LightSAML supports HTTP-Redirect and HTTP-POST SAML Bindings. They are implemented in the LightSAML\Binding namespace. You can use BindingFactory to detect bending of the http request, and to instantiate a concrete binding to send and receive SAML messages.


The credential part of LightSAML defines a data model used for storing SAML party credentials used for signing and encryption. Main class is the X509Credential that is an aggregate of a private key and X509 certificate.

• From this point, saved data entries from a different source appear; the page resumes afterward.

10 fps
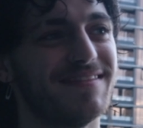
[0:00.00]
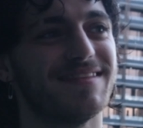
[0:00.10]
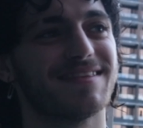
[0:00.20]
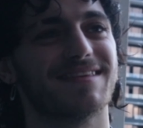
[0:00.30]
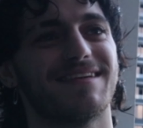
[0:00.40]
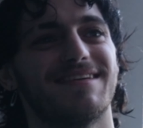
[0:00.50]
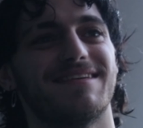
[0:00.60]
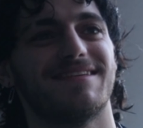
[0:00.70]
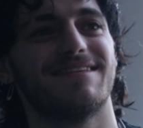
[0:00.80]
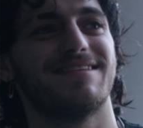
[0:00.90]
experiences? Have you
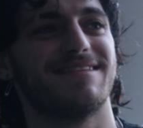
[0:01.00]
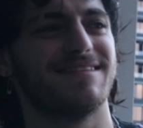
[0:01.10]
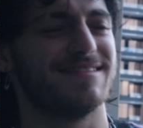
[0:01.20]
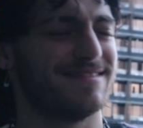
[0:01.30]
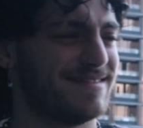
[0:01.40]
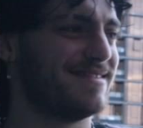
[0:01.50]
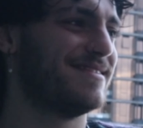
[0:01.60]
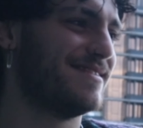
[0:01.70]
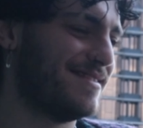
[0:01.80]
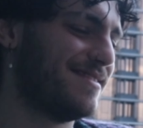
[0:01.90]
made any friends or
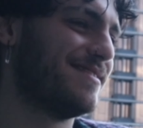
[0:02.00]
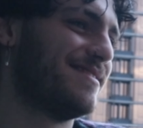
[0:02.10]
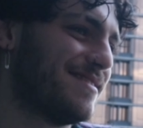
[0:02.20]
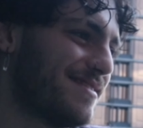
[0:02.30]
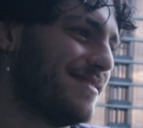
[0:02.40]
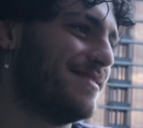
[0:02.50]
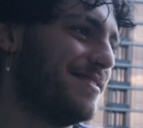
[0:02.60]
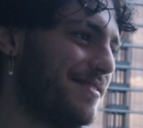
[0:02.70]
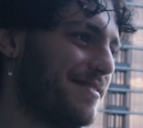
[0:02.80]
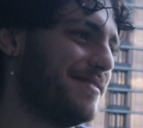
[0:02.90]
know,
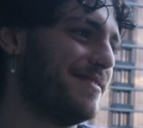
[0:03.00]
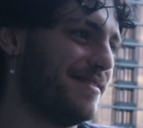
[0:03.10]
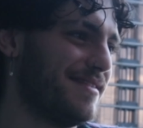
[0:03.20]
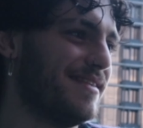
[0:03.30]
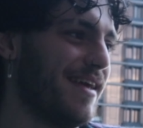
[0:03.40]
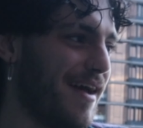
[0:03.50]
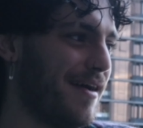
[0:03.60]
connections doing the same thing.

Context is an argument for all profile actions. A context has zero or one parent context, and it has many sub-contexts. Context itself is a hierarchical structure of data, and depending of its class, it contains different data and values. For example, there are SerializationContext and DeserializationContext, and as it’s names say, they are used during serialization and deserialization of SAML messages. Then, there is MessageContext and holds a SAML message, and profile actions during execution get the actual message trough it. There’s also ProfileContext that’s the root starting context for the profile action, and during execution of the profile action tree, other contexts are attached to it.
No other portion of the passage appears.